* _EXERCISE GOAL_
The records below must be output exactly, without pictures.

* _DATA SHOWN_
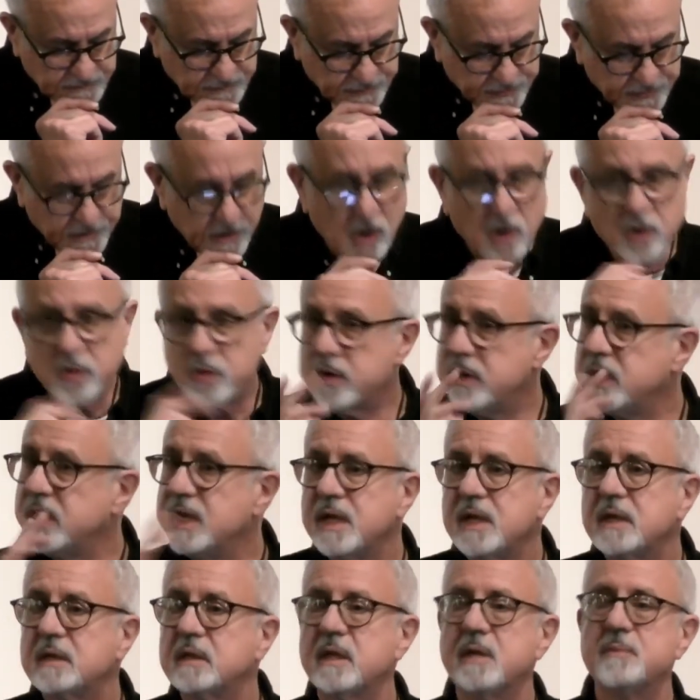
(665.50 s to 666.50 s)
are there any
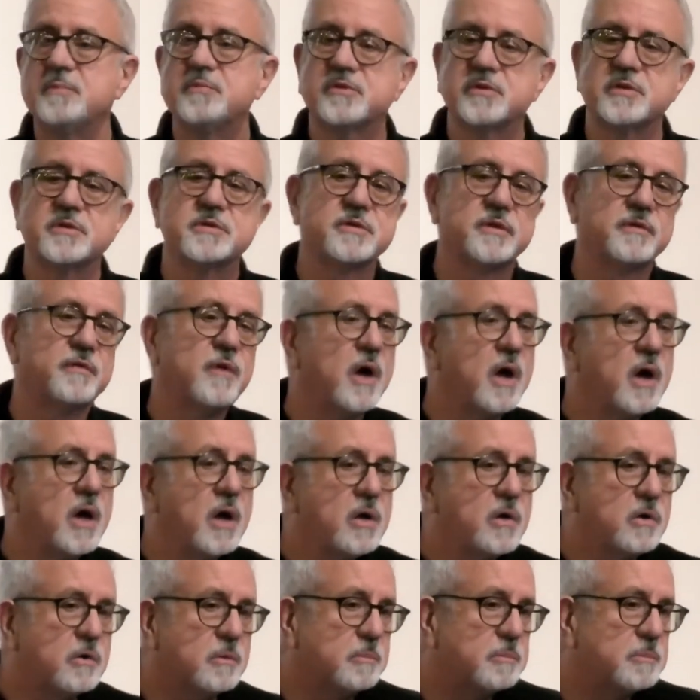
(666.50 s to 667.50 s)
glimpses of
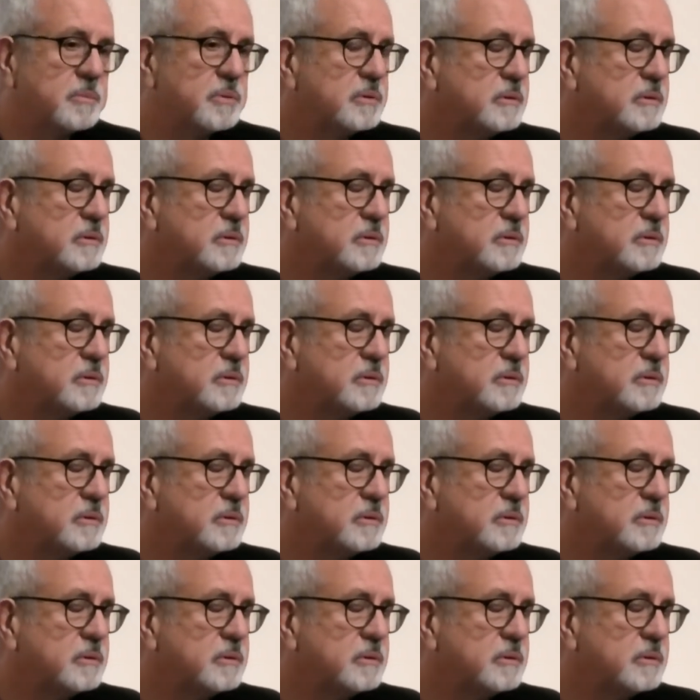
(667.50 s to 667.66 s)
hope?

* _WRITTEN ANSWER_
(665.50 s to 666.50 s)
are there any
(666.50 s to 667.50 s)
glimpses of
(667.50 s to 667.66 s)
hope?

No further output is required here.